HACCP: Hazard Analysis Critical Control Point, method and principles of food safety management
1. Assemble HACCP team
The food operation should assure that the appropriate product specific knowledge and expertise is available for the development of an effective HACCP plan. Optimally, this may be accomplished by assembling a multidisciplinary team. Where such expertise is not available on site, expert advice should be obtained from other sources, such as, trade and industry associations, independent experts, regulatory authorities, HACCP literature and HACCP guidance (including sector-specific HACCP guides).
It may be possible that a well-trained individual with access to such guidance is able to implement HACCP inhouse. The scope of the HACCP plan should be identified. The scope should describe which segment of the food chain is involved and the general classes of hazards to be addressed (e.g. does it cover all classes of hazards or only selected classes).
2. Describe product
A full description of the product should be drawn up, including relevant safety information such as: composition, physical/chemical structure (including Aw, pH, etc), microcidal/static treatments (heattreatment, freezing, brining, smoking, etc), packaging, durability and storage conditions and method of distribution.

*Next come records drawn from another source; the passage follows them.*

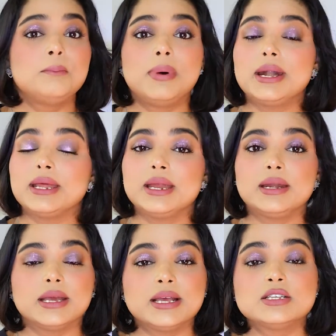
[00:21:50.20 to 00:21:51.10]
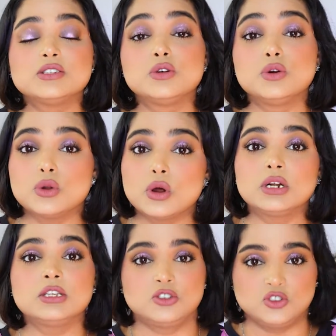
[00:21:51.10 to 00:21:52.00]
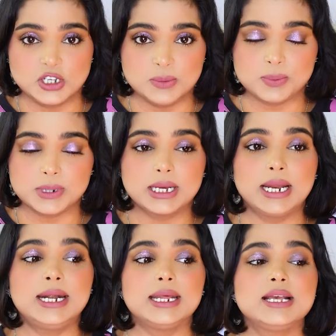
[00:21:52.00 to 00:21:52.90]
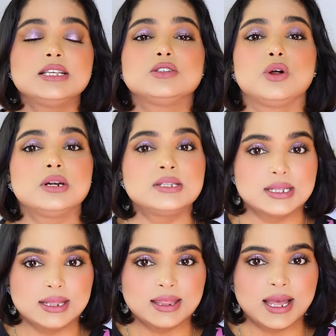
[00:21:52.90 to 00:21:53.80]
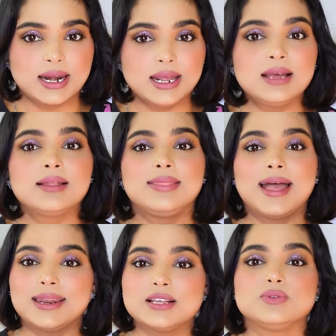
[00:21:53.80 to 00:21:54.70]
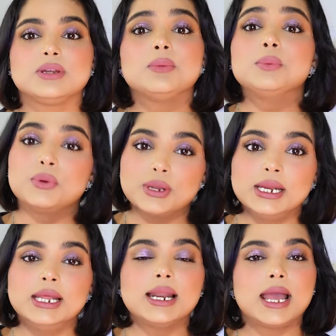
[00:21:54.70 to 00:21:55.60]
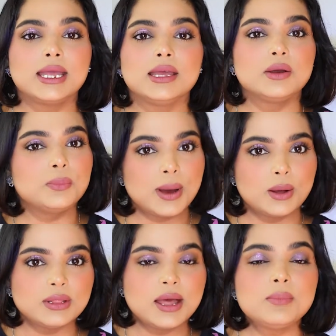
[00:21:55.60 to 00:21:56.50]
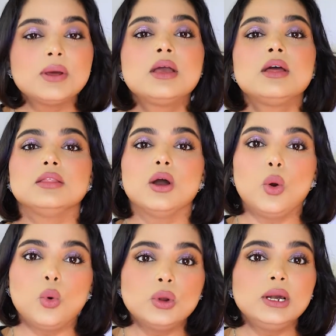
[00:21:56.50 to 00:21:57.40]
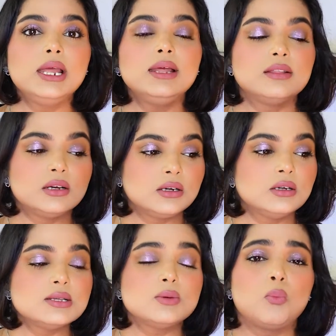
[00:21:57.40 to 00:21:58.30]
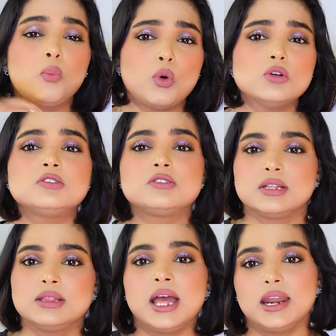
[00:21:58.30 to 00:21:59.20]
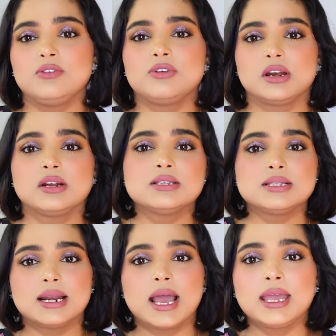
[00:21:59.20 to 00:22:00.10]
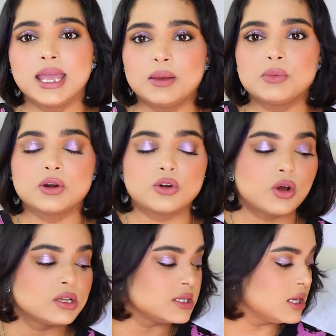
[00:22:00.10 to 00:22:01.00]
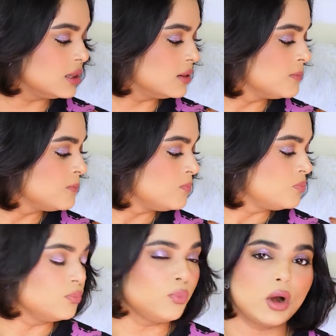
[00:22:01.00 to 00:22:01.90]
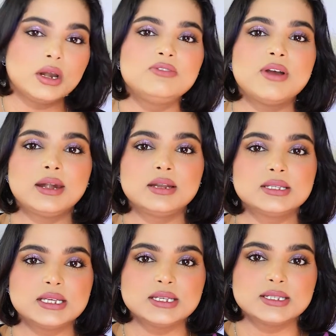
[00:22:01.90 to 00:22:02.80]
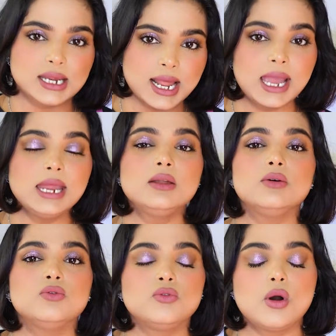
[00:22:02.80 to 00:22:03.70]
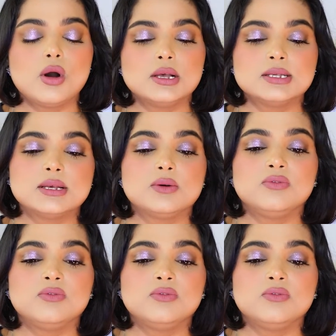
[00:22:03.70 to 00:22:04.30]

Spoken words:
but it is not cheap. It is not synthetic. That is what I'm really liking about them. The most synthetic fragrance that I came across in Body Fantasies line was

Within businesses with multiple products, for example, catering operations, it may be effective to group products with similar characteristics or processing steps, for the purpose of development of the HACCP plan.
3. Identify intended use
The intended use should be based on the expected uses of the product by the end user or consumer. In specific cases, vulnerable groups of the population, e.g. institutional feeding, may have to be considered.